This book presents recent developments on the theoretical, algorithmic, and application aspects of Big Data in Complex and Social Networks. The book consists of four parts, covering a wide range of topics.
The first part of the book focuses on data storage and data processing. It explores how the efficient storage of data can fundamentally support intensive data access and queries, which enables sophisticated analysis. It also looks at how data processing and visualization help to communicate information clearly and efficiently. The second part of the book is devoted to the extraction of essential information and the prediction of web content. The book shows how Big Data analysis can be used to understand the interests, location, and search history of users and provide more accurate predictions of User Behavior.
The latter two parts of the book cover the protection of privacy and security, and emergent applications of big data and social networks. It analyzes how to model rumor diffusion, identify misinformation from massive data, and design intervention strategies. Applications of big data and social networks in multilayer networks and multiparty systems are also covered in-depth.
Table of Contents
Introduction of Big Data. Big Data and prediction. Social networks and Big Data. Cloud computing and Big Data. Big Data and web intelligence. Visualization of Big Data. Mining Big Data. Security and privacy issues of Big Data. Programming models for Big Data. Big Data applications in social science, climate science, earth science and other science domains.
Dr. My T. Thai is a UF Research Foundation Professor and Associate Chair for Research in the Department of Computer and Information Sciences and Engineering at the University of Florida. She received her PhD degree in Computer Science from the University of Minnesota in 2005. Her current research interests include algorithms, cybersecurity, and optimization on network science and engineering, including communication networks, smart grids, social networks, and their interdependency. The results of her work have led to 5 books and 120+ articles published in various prestigious journals and conferences on networking and combinatorics.
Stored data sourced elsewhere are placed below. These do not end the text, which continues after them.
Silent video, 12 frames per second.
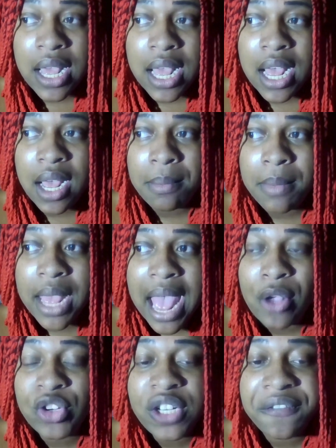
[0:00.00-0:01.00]

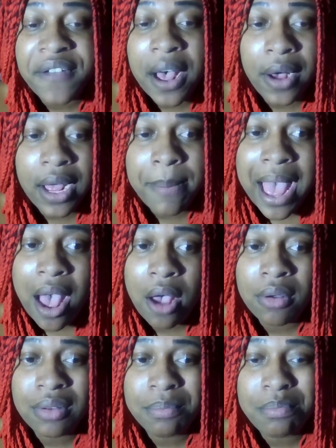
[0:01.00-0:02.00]
how she felt
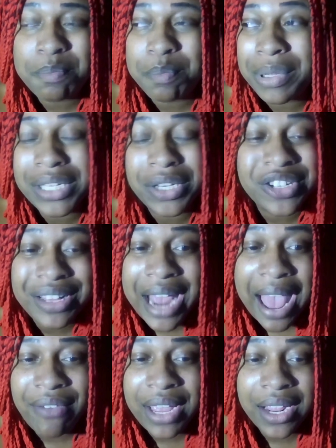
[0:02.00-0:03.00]
about potentially
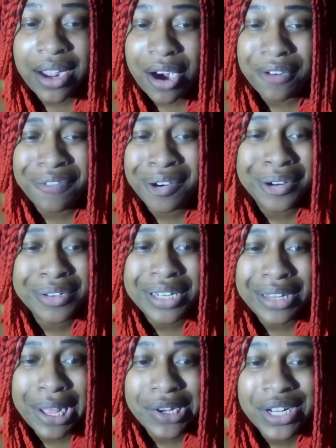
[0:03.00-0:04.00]
having our first
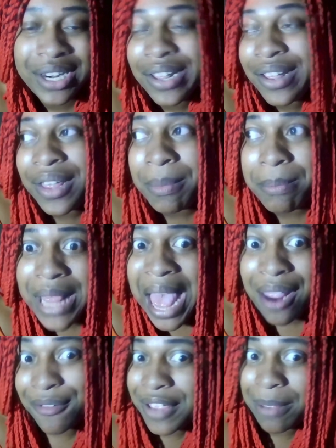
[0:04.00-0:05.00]
alleged
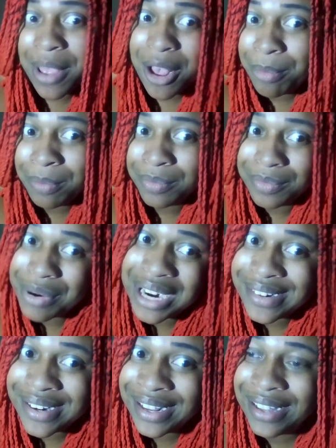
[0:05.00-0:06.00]
black female
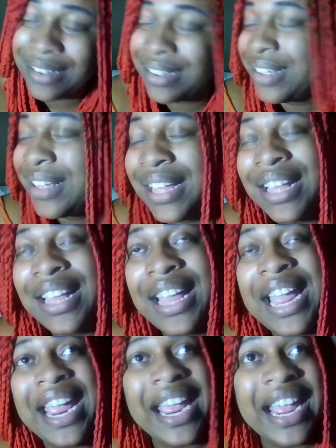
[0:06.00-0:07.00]
president.
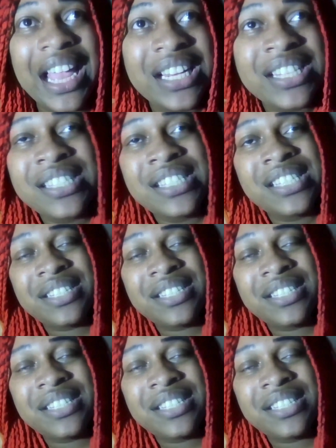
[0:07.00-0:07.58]
And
Dr. Weili Wu is a full professor in the Department of Computer Science, University of Texas at Dallas. She received her Ph.D. in 2002 and M.S. in 1998 from Department of Computer Science, University of Minnesota, Twin City. Her current research mainly deals with the general research area of data communication and data management. Her research focuses on the design and analysis of algorithms for optimization problems that occur in wireless networking environments and various database systems. She has published more than 200 research papers in various prestigious journals and conferences.
Dr. Hui Xiong is currently a Full Professor of Management Science and Information Systems at Rutgers Business School and the Director of Rutgers Center for Information Assurance at Rutgers, the State University of New Jersey, where he received a two-year early promotion/tenure (2009), the Rutgers University Board of Trustees Research Fellowship for Scholarly Excellence (2009), and the ICDM-2011 Best Research Paper Award (2011). Dr. Xiong is a prominent researcher in the areas of business intelligence, data mining, big data, and geographic information systems (GIS). For his outstanding contributions to these areas, he was elected an ACM Distinguished Scientist. He has a distinguished academic record that includes 200+ referred papers.